Albert Francis Birch is known for his experimental work on the properties of Earth-forming minerals at high pressure and temperature, in 1952 he published a well-known paper in the Journal of Geophysical Research, where he demonstrated that the mantle is chiefly composed of silicate minerals, the upper and lower mantle are separated by a thin transition zone associated with silicate phase transitions, and the inner and outer core are alloys of crystalline and molten iron. His conclusions are still accepted as correct today. The most famous portion of the paper, however, is a humorous footnote he included in the introduction:

Unwary readers should take warning that ordinary language undergoes modification to a high-pressure form when applied to the interior of the Earth.

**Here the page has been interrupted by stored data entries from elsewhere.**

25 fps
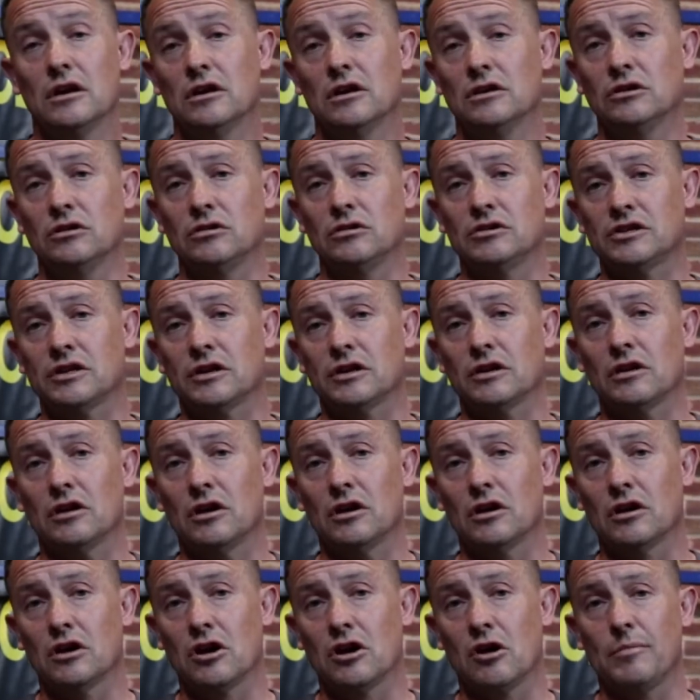using
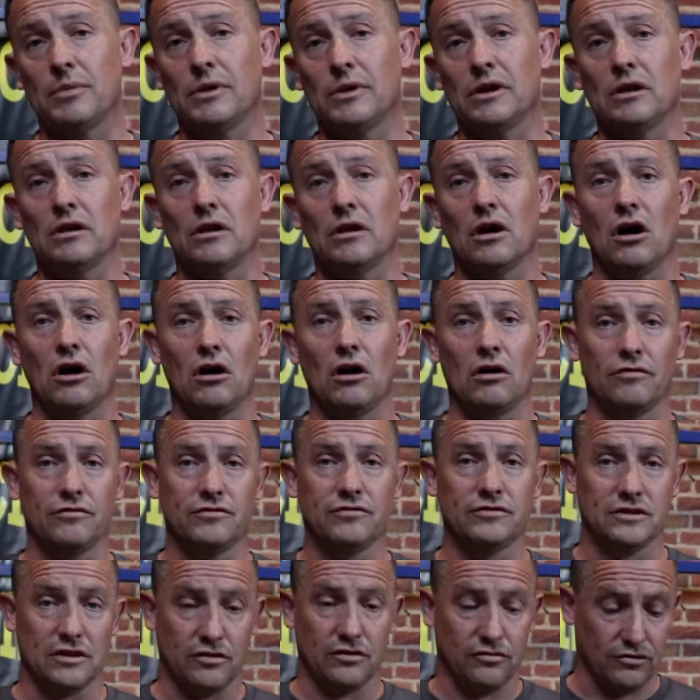a couple
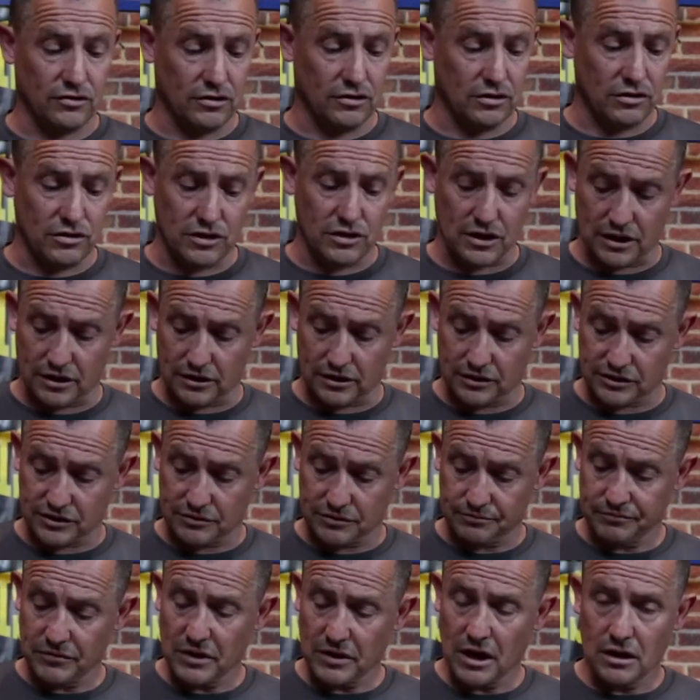of different things.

A few examples of equivalents follow:

| High Pressure Form | Ordinary Meaning |
|---|---|
| Certain | Dubious |
| Undoubtedly | Perhaps |
| Positive proof | Vague suggestion |
| Unanswerable argument | Trivial objection |
| Pure iron | Uncertain mixture of all the elements |

In 1961, Birch published two papers on compressional wave velocities establishing a linear relation of the compressional wave velocity V_{p} of rocks and minerals of a constant average atomic weight $\bar{ M}$ with density $\rho$ as:

$V_p = a (\bar{ M}) + b \rho$.

This relationship became known as Birch's law. Birch was elected to the American Academy of Arts and Sciences in 1942, the National Academy of Sciences in 1950, the American Philosophical Society in 1955, and served as the president of the Geological Society of America in 1963 and 1964. He received numerous honors in his career, including the Geological Society of America's Arthur L. Day Medal on 1950 and Penrose Medal in 1969, the American Geophysical Union's William Bowie Medal in 1960, the National Medal of Science from President Lyndon Johnson in 1967, the Vetlesen Prize (shared with Sir Edward Bullard) in 1968, the Gold Medal of the Royal Astronomical Society in 1973, and the International Association for the Advancement of High Pressure Research's Bridgman Award in 1983. Since 1992, the American Geophysical Union's Tectonophysics section has sponsored a Francis Birch Lecture, given at its annual meeting by a noted researcher in this field.

Birch died of prostate cancer at his home in Cambridge, Massachusetts, on January 30, 1992. He was survived by wife Barbara, his three children and his three brothers. His papers are in the Harvard University Archives.